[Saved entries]
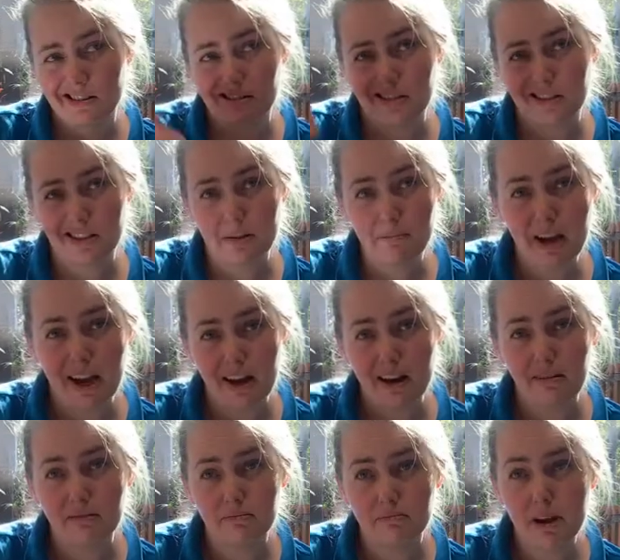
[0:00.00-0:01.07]
somehow
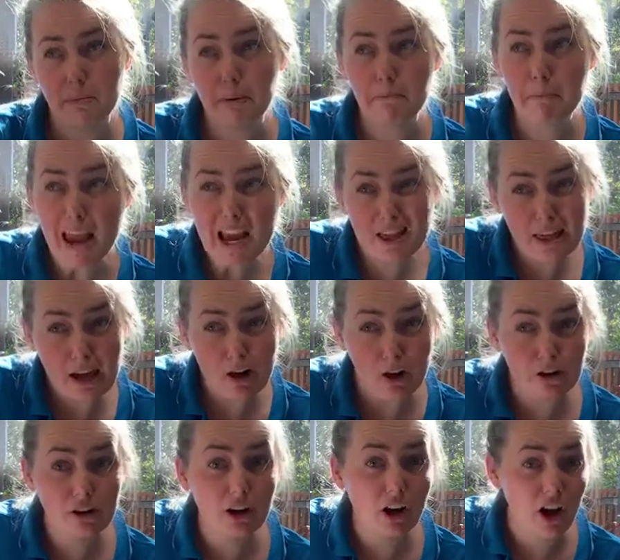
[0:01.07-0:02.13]
maybe make their
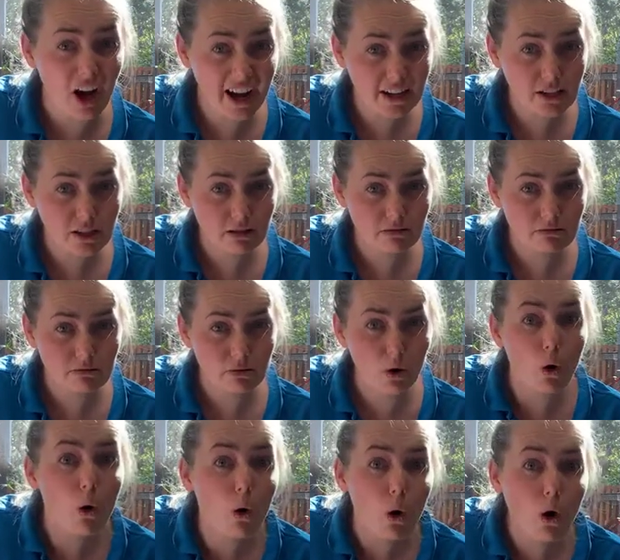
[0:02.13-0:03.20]
own light
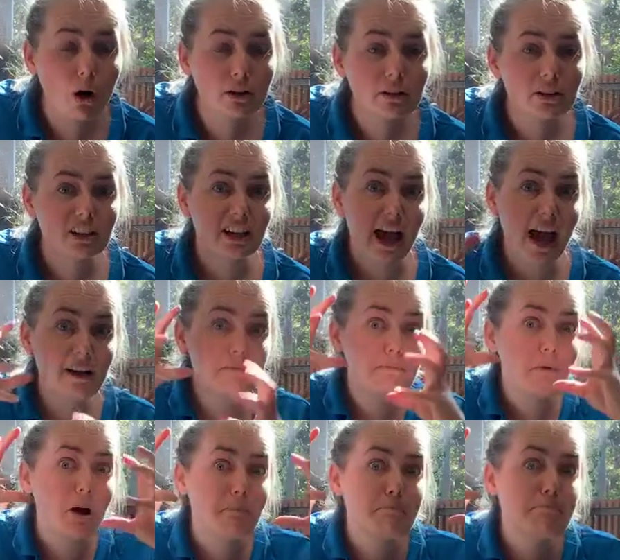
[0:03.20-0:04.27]
or have
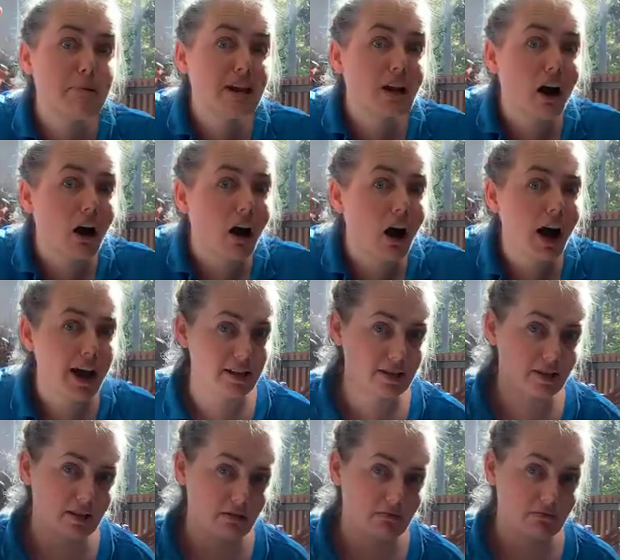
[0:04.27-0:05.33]
big
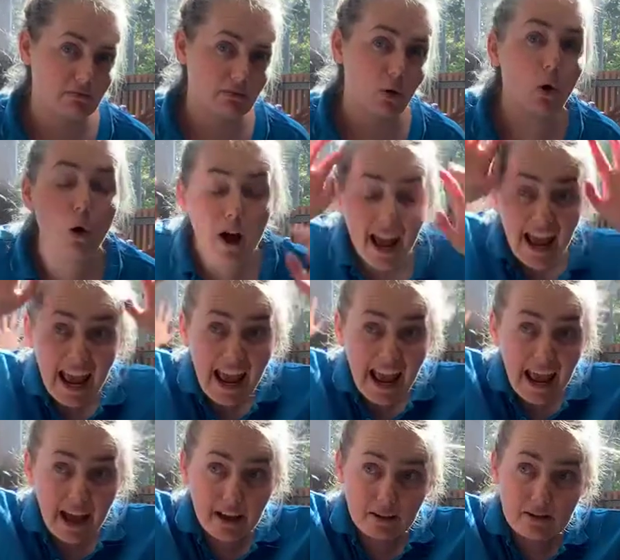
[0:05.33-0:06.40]
eyes or
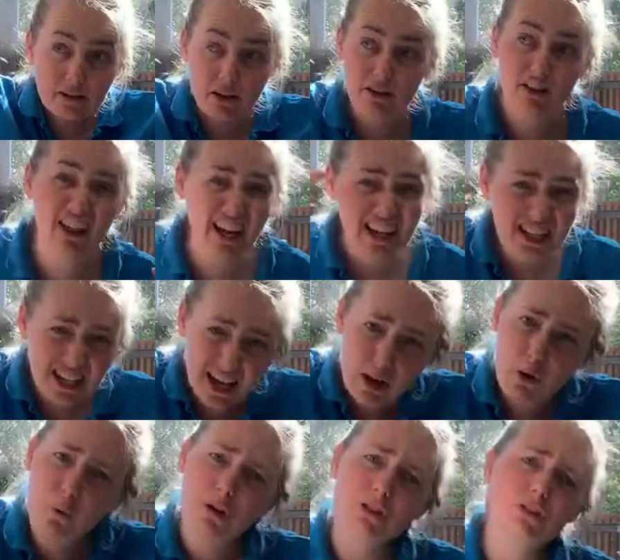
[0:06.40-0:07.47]
hair so that they can tell
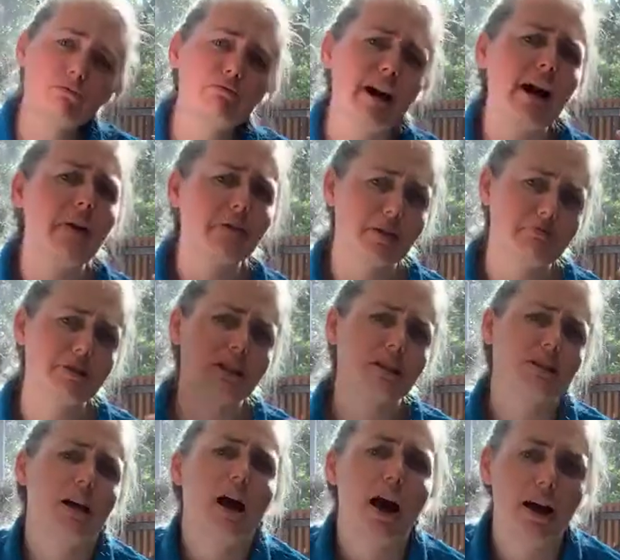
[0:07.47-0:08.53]
what's around them in the
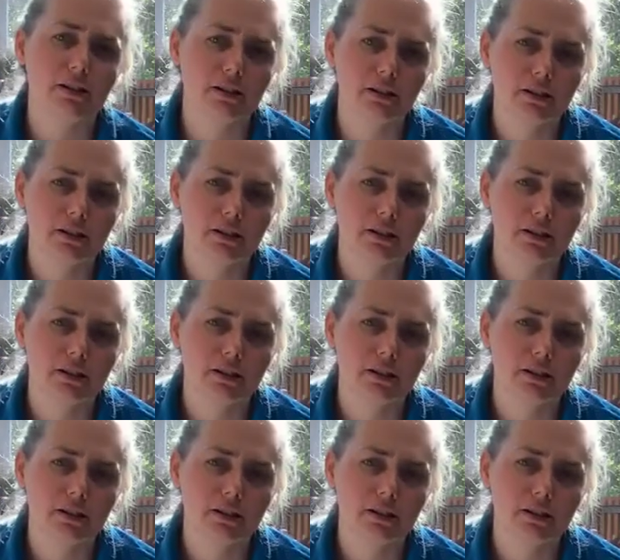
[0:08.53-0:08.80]
dark.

[WORK ORDER]:
The exact lines from the one containing "[0:02.13-0:03.20]" through the end of the data are to be copied, with both ends kept and pictures left out.

[FINISHED EXERCISE]:
[0:02.13-0:03.20]
own light
[0:03.20-0:04.27]
or have
[0:04.27-0:05.33]
big
[0:05.33-0:06.40]
eyes or
[0:06.40-0:07.47]
hair so that they can tell
[0:07.47-0:08.53]
what's around them in the
[0:08.53-0:08.80]
dark.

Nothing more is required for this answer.